Many of my classmates seem set on what they plan to do with their lives, and they’re already taking the classes they need to get there, but I wish that I’d known more about so many of these options before I had to start narrowing down my own choices.
Right now, it feels like on every test I take and every application I fill out, I have to write down exactly what I plan to do with my future. I’m defining my path more specifically, yet at the same time it seems like doors that would lead to other possible futures are closing all around me. People say that high school is a time for experimentation and figuring out what you want to be, but it doesn’t feel like there’s a lot of wiggle room anymore.
I never had that third grade career day, the one where moms and dads come in to explain to the class what their jobs entail.

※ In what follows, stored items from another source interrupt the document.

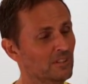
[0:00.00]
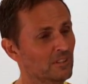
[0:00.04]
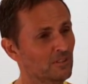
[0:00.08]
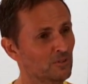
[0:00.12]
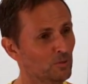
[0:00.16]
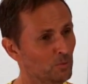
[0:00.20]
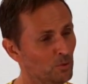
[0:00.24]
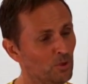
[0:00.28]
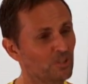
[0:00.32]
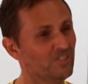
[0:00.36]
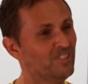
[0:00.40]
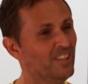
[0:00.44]

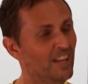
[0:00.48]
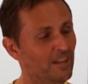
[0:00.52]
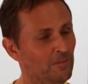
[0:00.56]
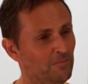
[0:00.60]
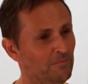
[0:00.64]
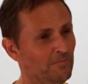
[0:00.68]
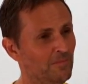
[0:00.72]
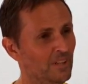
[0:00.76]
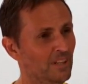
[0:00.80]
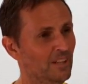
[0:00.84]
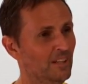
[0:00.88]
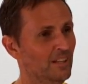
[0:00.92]
towards
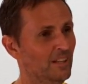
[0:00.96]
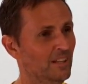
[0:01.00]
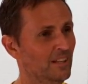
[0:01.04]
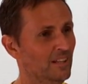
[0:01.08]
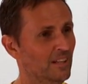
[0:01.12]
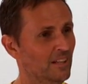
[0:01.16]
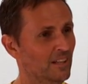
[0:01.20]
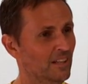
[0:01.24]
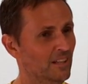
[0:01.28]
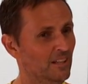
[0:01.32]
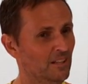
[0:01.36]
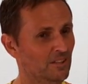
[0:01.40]
them
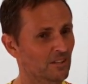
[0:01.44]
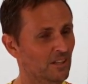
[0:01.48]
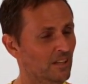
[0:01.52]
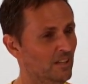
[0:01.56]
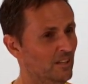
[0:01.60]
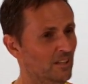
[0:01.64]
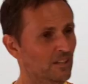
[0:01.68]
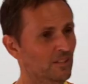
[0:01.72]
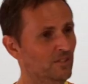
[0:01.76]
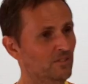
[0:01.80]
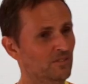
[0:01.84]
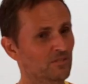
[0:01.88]

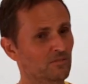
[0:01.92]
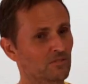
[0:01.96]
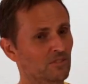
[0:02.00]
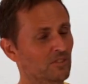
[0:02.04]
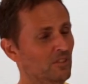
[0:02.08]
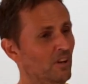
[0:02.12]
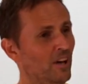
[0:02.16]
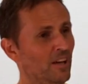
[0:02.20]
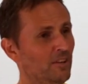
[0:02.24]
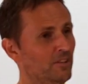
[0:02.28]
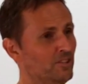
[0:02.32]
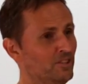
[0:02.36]
is,
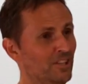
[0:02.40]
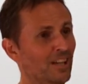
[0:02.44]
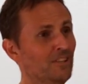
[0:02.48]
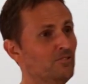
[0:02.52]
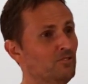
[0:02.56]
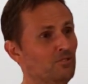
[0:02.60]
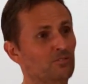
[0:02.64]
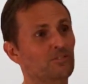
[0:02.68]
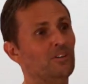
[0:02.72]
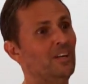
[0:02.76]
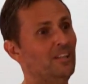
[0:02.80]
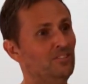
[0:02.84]
neither
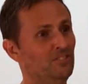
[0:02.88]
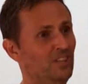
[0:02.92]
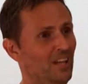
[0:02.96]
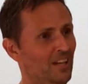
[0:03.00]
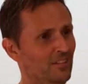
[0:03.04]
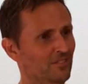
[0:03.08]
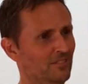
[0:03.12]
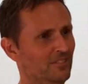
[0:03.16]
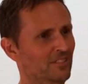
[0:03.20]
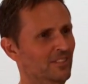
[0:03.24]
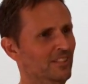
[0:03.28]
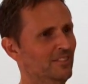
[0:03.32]
just or unjust.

If I’d known how you become an engineer and what you do, my entire life might be different. And it’s not just engineering. What does an investment banker do? A unit production manager? A contractor? If I knew what one did, would I be spending my time trying to become an epidemiologist instead?
Most of us understand what our parents and family friends do for a living. That group, though, is just a small sample of the wide variety of career options — there are entire fields I’ve never been exposed to and might have found fascinating.
Through the school’s Junior Career Day program, I spent a day in June at a government branch and was inspired by the people I met and the lives they described. But by that time, I’d already had to significantly narrow down and define my future interests. I think we should be exposed to a wider variety of paths earlier on, say in middle school.
For example, students could receive an email each week in which someone would describe his or her particular profession.
The people in the program would explain generally what their jobs are, what they do in a typical day or week and how they got there — their major, if they went to graduate school, how they climbed up the ladder.
Ideally, if enough students wanted to learn more, this engineer/creative director/urban planner would come in and answer questions during Activities period. Perhaps it could be on a more regular basis, with one or two guest speakers a month, depending on students’ interest.
I think a program like this would make a much bigger impression on a middle schooler than on a third grader. No one would force students to read these weekly emails, but, by taking advantage of such a program, they could be exposed to possibilities they never knew existed.
Since we have to make class selections and pick college programs or majors now, we should be as informed as possible by the time we reach the Upper School.
Let us peek through as many doors as we can before we choose the one we’ll go through.